The hills in Adobe Badlands range in color between yellow and a light sand color. That’s the main difference between Adobe and Death Valley. The colors at Adobe are much more subtle. But when the light hits them, it’s truly magical.
One of the things you’ll notice when looking at some of these photos, is that lots of people like to go out there on the weekends and drive over the hills. There are a couple of main service roads out there, mostly maintained, with no serious potholes or ruts to contend with. It’s OK to drive on these. Some people though, prefer to go off the road entirely in their 4 WD vehicles, OHV’s, ATV’s, motorcycles and so on. I get it. It’s fun. For some people, it’s irresistibly fun. They get such a rush out of it, they can’t wait to go back the next weekend, and bring their friends and family members. Some people are even making videos of themselves doing it, which will entice others to go out there and do the same, no doubt.

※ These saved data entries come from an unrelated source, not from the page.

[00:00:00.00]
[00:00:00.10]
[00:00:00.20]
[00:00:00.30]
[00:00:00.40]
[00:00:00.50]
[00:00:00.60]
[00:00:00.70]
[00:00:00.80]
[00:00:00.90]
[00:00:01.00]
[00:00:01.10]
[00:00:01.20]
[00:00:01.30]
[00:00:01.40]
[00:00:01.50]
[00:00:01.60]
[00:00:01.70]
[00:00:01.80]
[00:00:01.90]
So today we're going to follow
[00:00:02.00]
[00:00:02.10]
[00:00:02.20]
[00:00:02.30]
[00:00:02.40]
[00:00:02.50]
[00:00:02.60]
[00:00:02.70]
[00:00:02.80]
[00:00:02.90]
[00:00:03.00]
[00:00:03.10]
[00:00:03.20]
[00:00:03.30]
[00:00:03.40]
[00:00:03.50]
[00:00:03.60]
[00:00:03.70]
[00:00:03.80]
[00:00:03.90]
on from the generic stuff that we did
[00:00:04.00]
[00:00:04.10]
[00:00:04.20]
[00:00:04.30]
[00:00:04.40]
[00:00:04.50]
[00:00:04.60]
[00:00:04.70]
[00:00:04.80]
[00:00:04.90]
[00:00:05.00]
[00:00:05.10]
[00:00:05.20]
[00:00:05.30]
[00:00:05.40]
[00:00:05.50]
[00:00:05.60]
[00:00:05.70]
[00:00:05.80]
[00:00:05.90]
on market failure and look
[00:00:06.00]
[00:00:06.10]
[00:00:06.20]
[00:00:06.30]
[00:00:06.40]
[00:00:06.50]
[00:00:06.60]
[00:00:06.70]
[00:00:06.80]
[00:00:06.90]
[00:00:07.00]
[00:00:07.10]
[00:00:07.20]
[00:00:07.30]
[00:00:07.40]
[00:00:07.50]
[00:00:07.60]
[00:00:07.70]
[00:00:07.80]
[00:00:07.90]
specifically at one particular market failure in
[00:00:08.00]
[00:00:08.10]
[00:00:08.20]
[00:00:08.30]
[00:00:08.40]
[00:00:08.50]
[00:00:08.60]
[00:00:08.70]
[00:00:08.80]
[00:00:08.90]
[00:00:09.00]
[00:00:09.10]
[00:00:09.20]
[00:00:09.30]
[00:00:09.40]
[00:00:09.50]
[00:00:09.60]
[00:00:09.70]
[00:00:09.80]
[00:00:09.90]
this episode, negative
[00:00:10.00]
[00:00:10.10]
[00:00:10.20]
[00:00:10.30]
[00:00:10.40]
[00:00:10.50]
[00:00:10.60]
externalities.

Unfortunately, despite it being really fun to do this, it’s also illegal. Not that there is anyone out there who will stop you. In doing some research on this topic, I found some information in a document created by Delta County in 2018, when they did a Recreation and Trails Master Plan. They note that Adobe Badlands is under the management of the BLM, but that there are some management issues, which they have identified. To wit:
“Adobe Badlands Outstanding Natural Area/ACEC – 6,370 Acres Current Uses/Management • Managed to protect its unique scenic qualities, improve threatened and endangered species habitat, provide for semi-primitive nonmotorized recreation opportunities and use, and reduce active erosion. • There are a total of three sheep grazing allotments in the ACEC. • Open to fluid mineral leasing with no surface occupancy stipulations. • Closed to coal leasing. • Closed to mineral materials disposal. • Closed to off-road-vehicle use, managed for nonmotorized recreation opportunities. • Managed as VRM Class I. • Closed to major utility development. • Erosion and salinity control measures are prohibited from using structures or land treatments that would alter scenic values. Valid Existing Rights • There are no valid existing rights in the ACEC. Management Issues/Trends • Lack of on-the-ground monitoring, patrol, and enforcement of regulations, particularly for recreational use. • Lack of an effective information and education campaign promoting a sound land-use ethic. • OHV incursions from adjacent North Delta OHV open travel area. OHV use may be impacting threatened species including Colorado hookless cactus, which has known populations in the ACEC boundary with the OHV open area. Delta County Recreation and Trails Master Plan 36|”
I get that it’s fun. It’s probably as fun for some people to drive over the hills as it is for me to photograph them. Sadly, the damage they are doing is probably permanent. These hills have stood here since the end of The Cretaceous period (65 million years ago) and are being worn down in one generation.